Medical facilities are very limited, some treatments are unavailable, and emergency services can be unpredictable and unreliable. There are no trauma centers in The Gambia and severe accidents require evacuation to Senegal or Europe.
Carry prescription medication in original packaging, along with your doctor’s prescription as well as over-the-counter medicines or treatments. Check with the nearest Gambian embassy or consulate to ensure the medication is legal. Malaria is prevalent throughout the country. Chemoprophylaxis is recommended for all travelers even for short stays. Use mosquito repellents containing either 20 percent DEET, picaridin, oil of lemon, eucalyptus or IR3535. Sleep under insecticide-impregnated mosquito nets.
You are responsible for all medical costs. U.S. Medicare does not cover you overseas.
Medical Insurance: If your health insurance plan does not provide coverage overseas, we strongly recommend supplemental medical insurance and medical evacuation plans.
The following diseases are prevalent:
Vaccinations: Be up-to-date on all vaccinations recommended by the U.S. Centers for Disease Control and Prevention.
Further health information:
Road Conditions and Safety: Road conditions are poor, particularly during the rainy season, which generally lasts from July through September.

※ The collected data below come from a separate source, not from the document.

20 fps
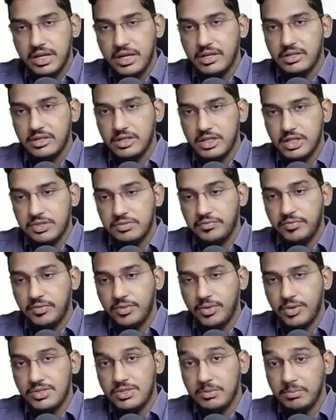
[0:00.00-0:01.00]
errors,
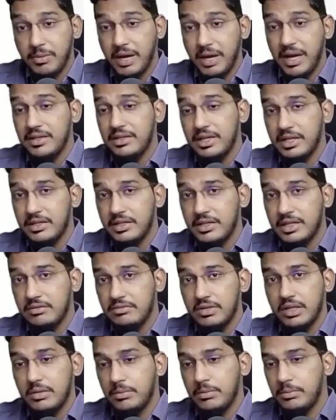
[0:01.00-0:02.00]
frauds might get
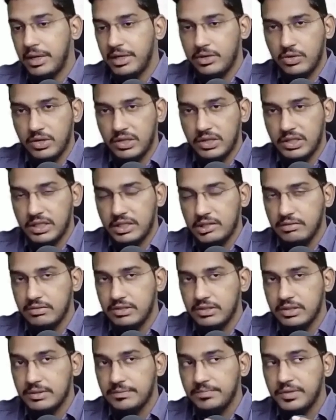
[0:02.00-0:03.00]
covered, might not get
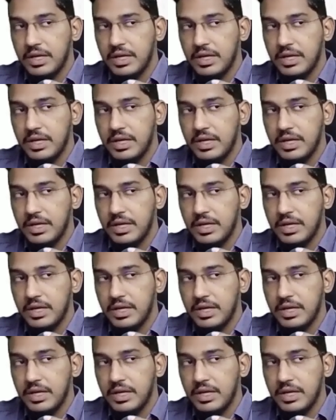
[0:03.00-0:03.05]
covered.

Although main roads are paved in the greater Banjul area, many are potholed and poorly lit. Some drivers in the Banjul area do not use vehicle lights at night, while others habitually drive with high beams on. Side roads in the Banjul area and most roads outside the Banjul area are unlit and unpaved. Livestock and pedestrians pose road hazards throughout the country, including in the greater Banjul area.
Traffic Laws: Numerous accidents are caused by intoxicated drivers. You may be substantially fined or imprisoned if you cause an accident while intoxicated.
The police do not consistently apply traffic laws and regulations, and sometimes compel drivers to pay fines on the spot for violations, real or contrived. Written citations/tickets are rarely given.
Police periodically set up impromptu traffic stops on major streets to check for drivers’ licenses and proper insurance. You are obligated to stop at all roadblocks or road checkpoints. Do not reverse direction to avoid a road checkpoint or make any movements that security personnel may view as suspicious or provocative.
Government convoys pose serious risks to drivers and pedestrians. Government convoys frequently travel at high speeds and often in either or both lanes of traffic, including in the oncoming traffic lane and do not always use sirens to announce their presence.
Public Transportation: Exercise caution when using taxis, particularly at night. Most taxis lack safety belts and many are not road-worthy.
Water transportation, including government ferries, is unsafe and unreliable. Ferries, which usually lack sufficient numbers of life preservers for all passengers, are often overcrowded. Exit your vehicle quickly after parking to avoid becoming trapped inside for the duration of the crossing. The wooden dugout “pirogues” that also cross the Gambia River often leave shore overloaded.
Aviation Safety Oversight: As there is no direct commercial air service to the United States by carriers registered in The Gambia, the U.S. Federal Aviation Administration (FAA) has not assessed the government of The Gambia’s Civil Aviation Authority for compliance with International Civil Aviation Organization (ICAO) aviation safety standards. Further information may be found on the FAA’s safety assessment page.